> [Problem to solve]: Repeat, word for word and with nothing added, each line from the one containing "[7:58.19-7:58.29]" to the final line of the data, keeping both ends. Pictures are not part of the copy.
━━ Supplied entries
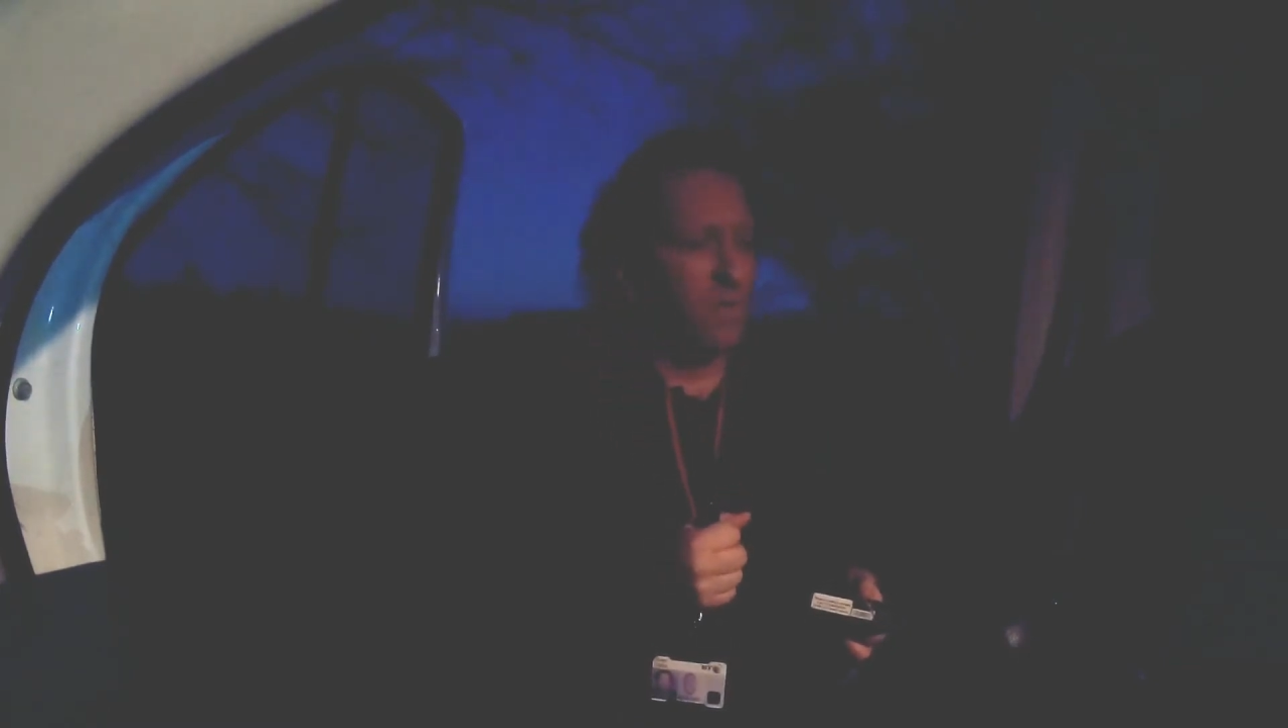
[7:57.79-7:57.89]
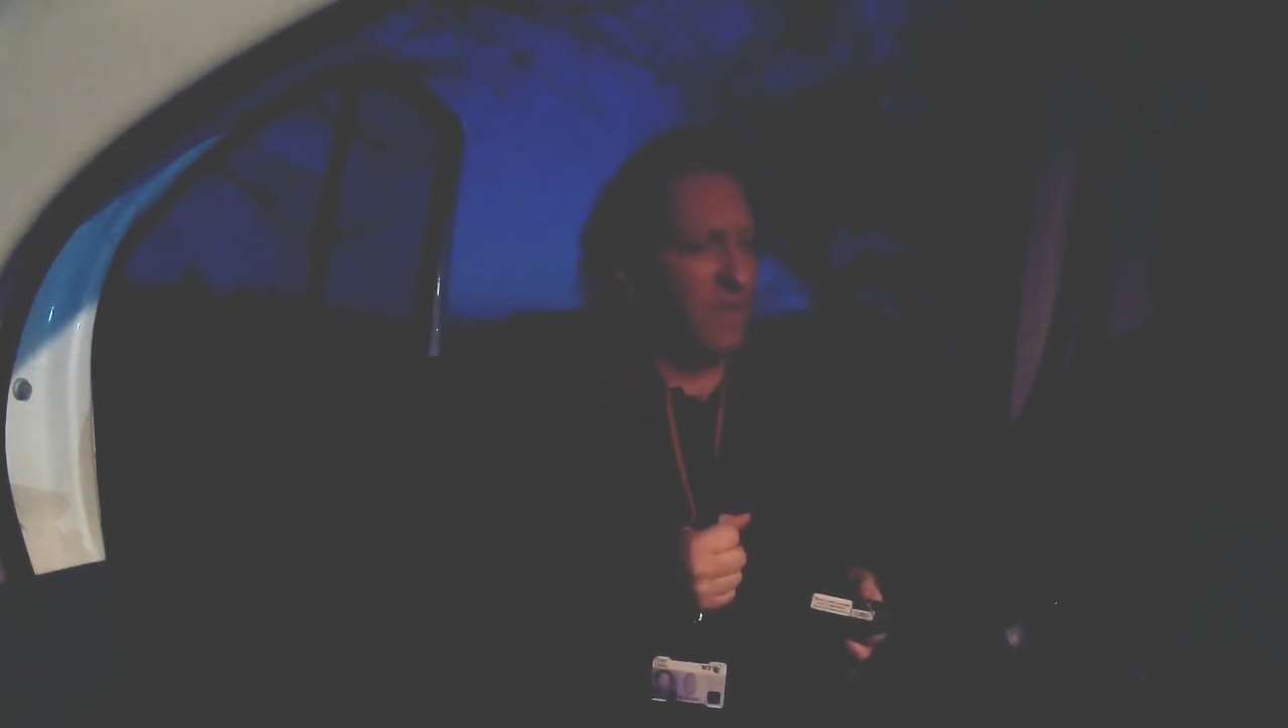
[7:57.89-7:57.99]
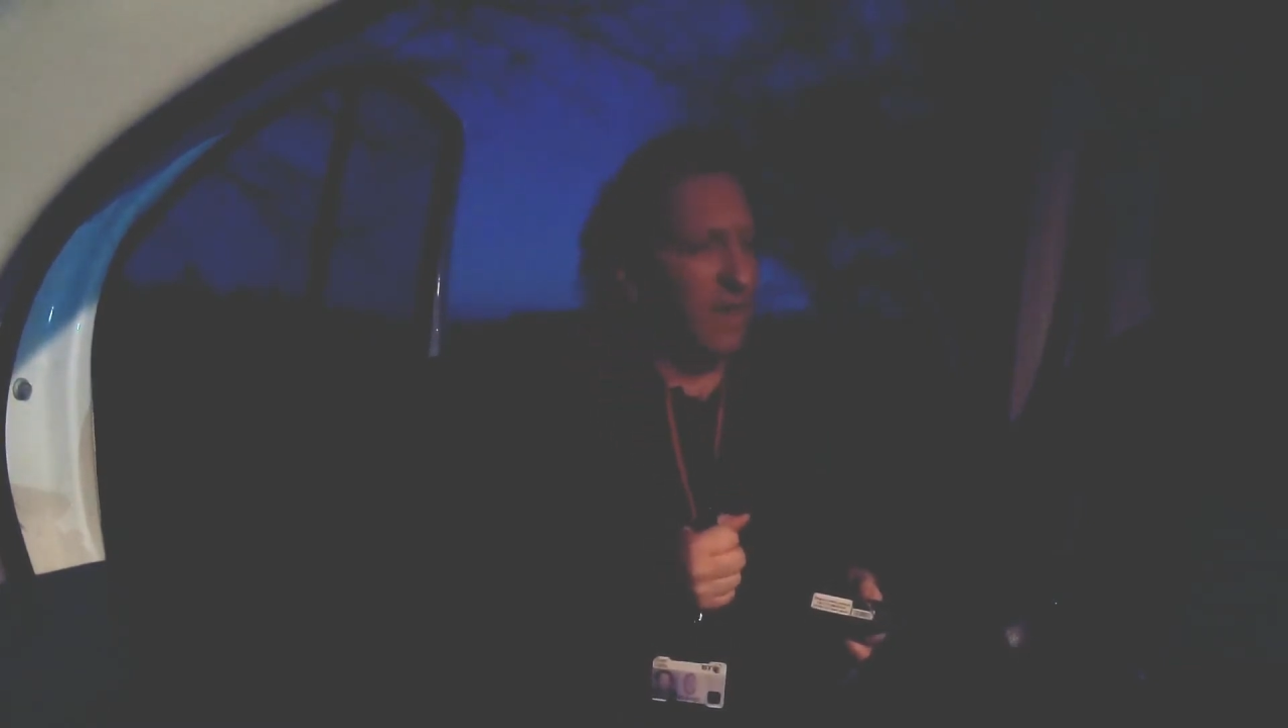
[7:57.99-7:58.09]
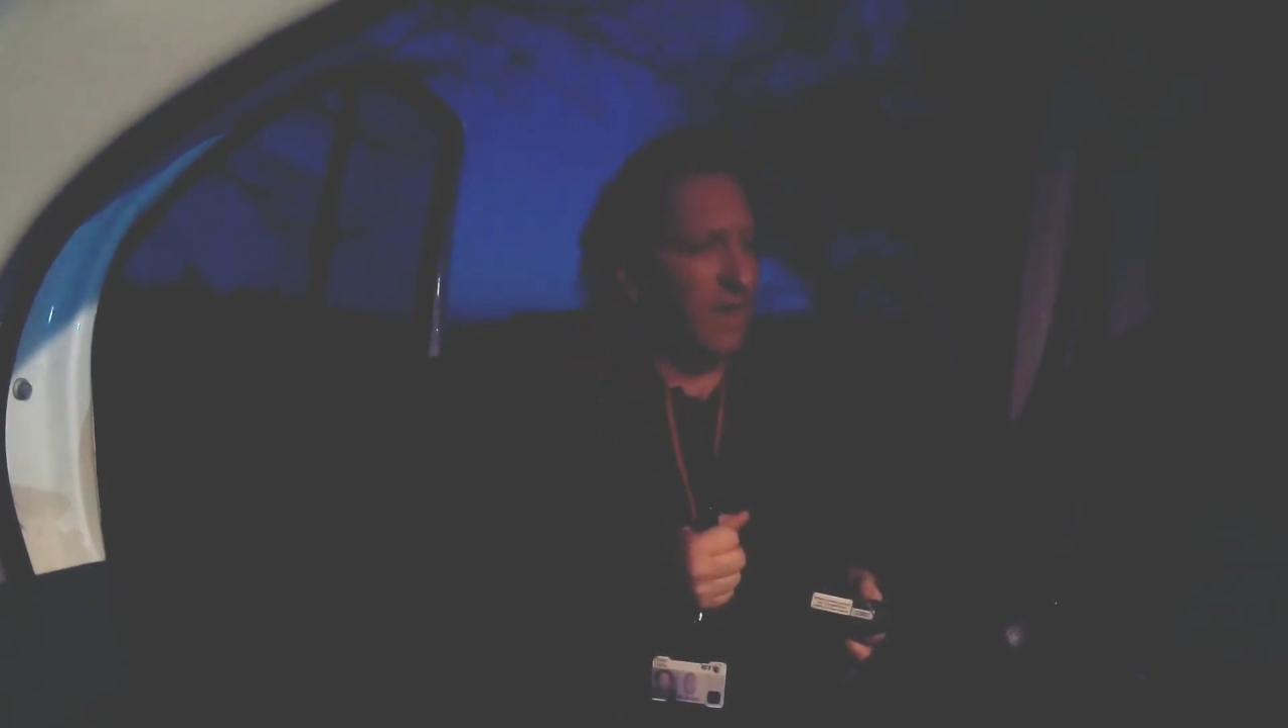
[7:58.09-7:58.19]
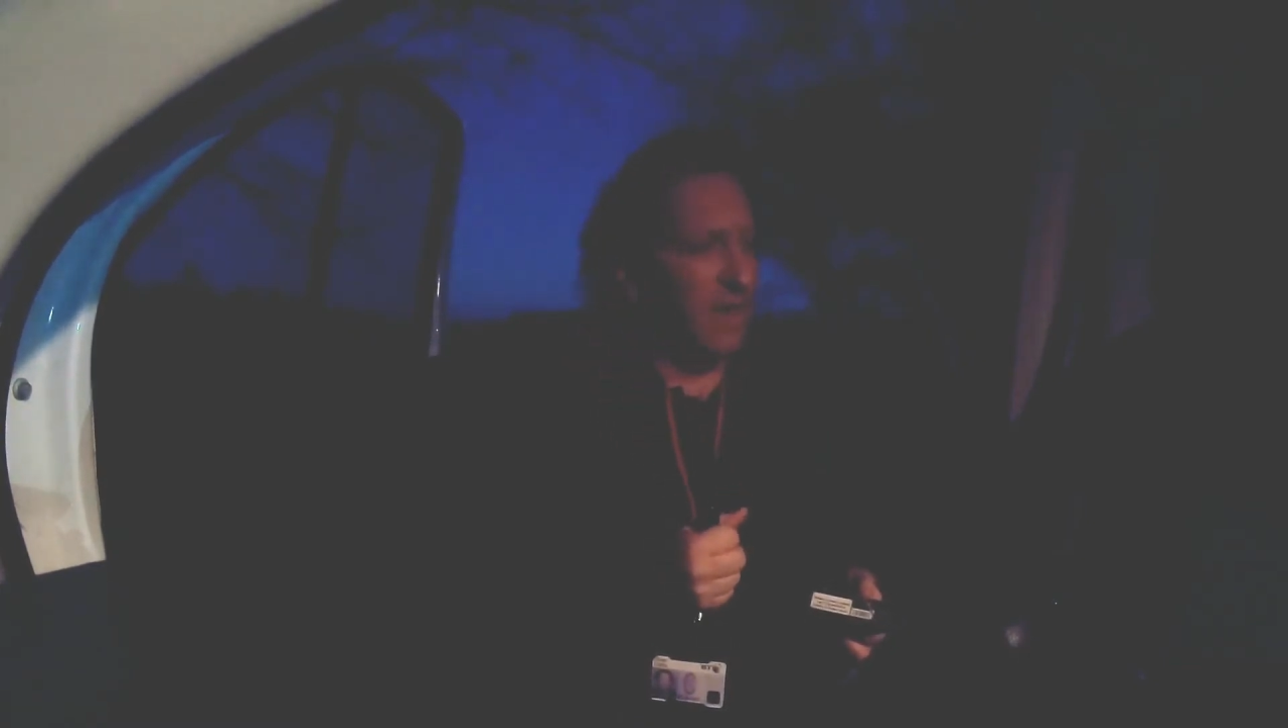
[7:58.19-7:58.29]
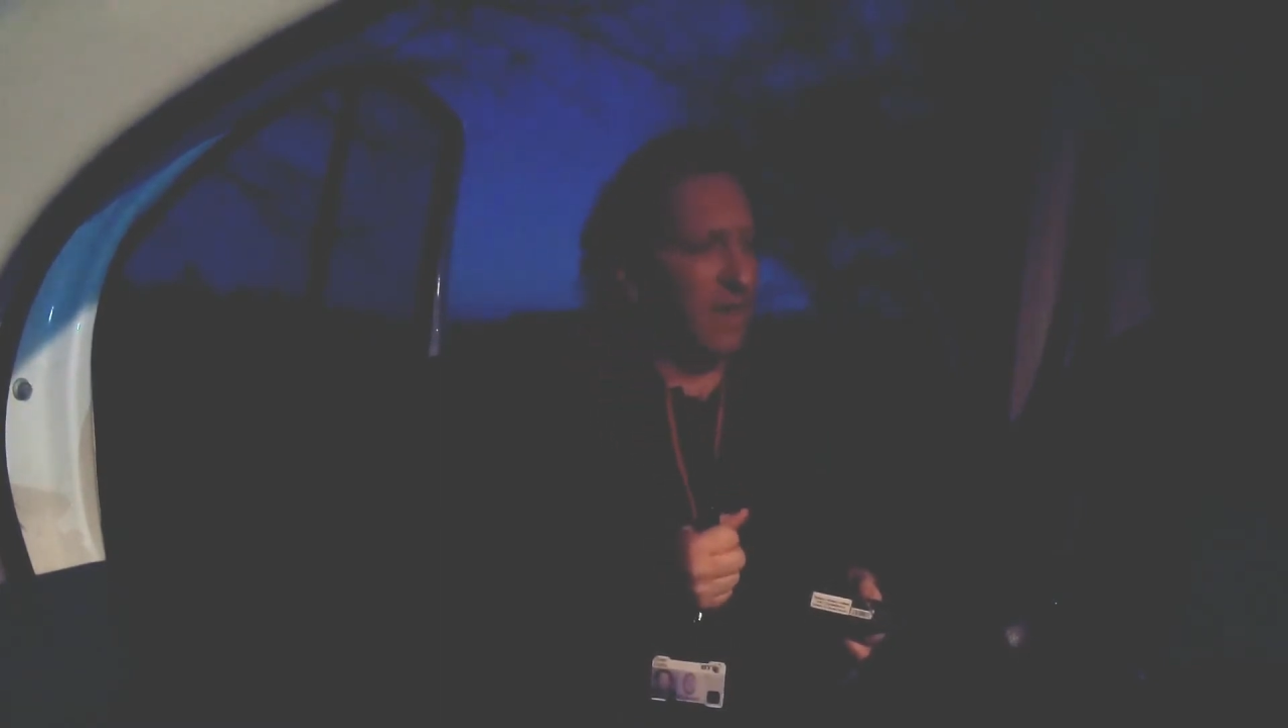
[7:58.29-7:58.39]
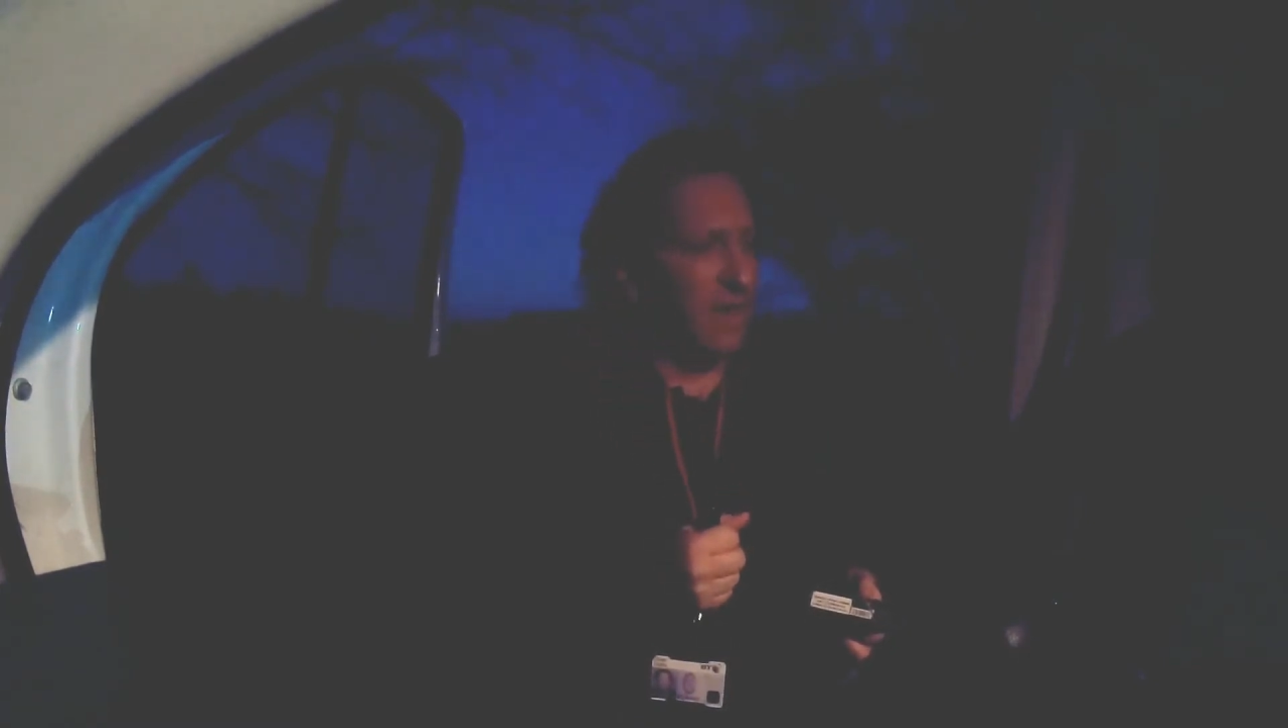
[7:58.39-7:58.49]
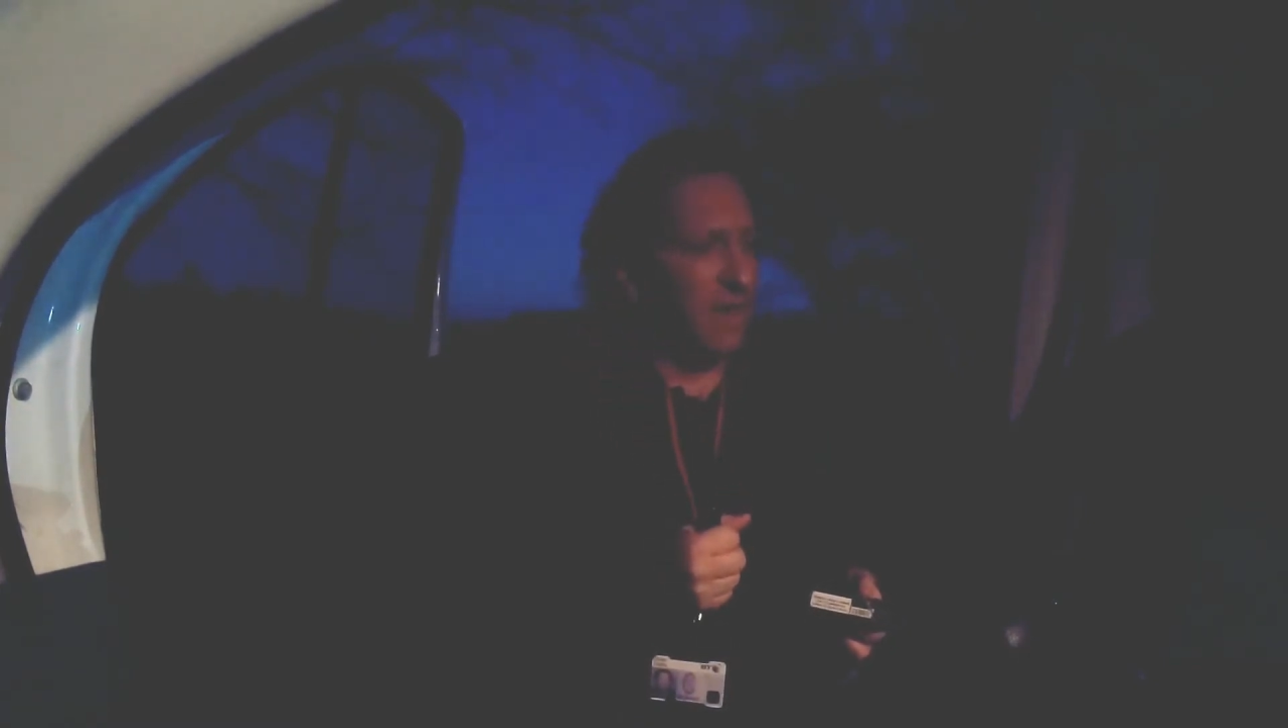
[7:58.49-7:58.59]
day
━━━━
> [Solution for this problem]:
[7:58.19-7:58.29]
[7:58.29-7:58.39]
[7:58.39-7:58.49]
[7:58.49-7:58.59]
day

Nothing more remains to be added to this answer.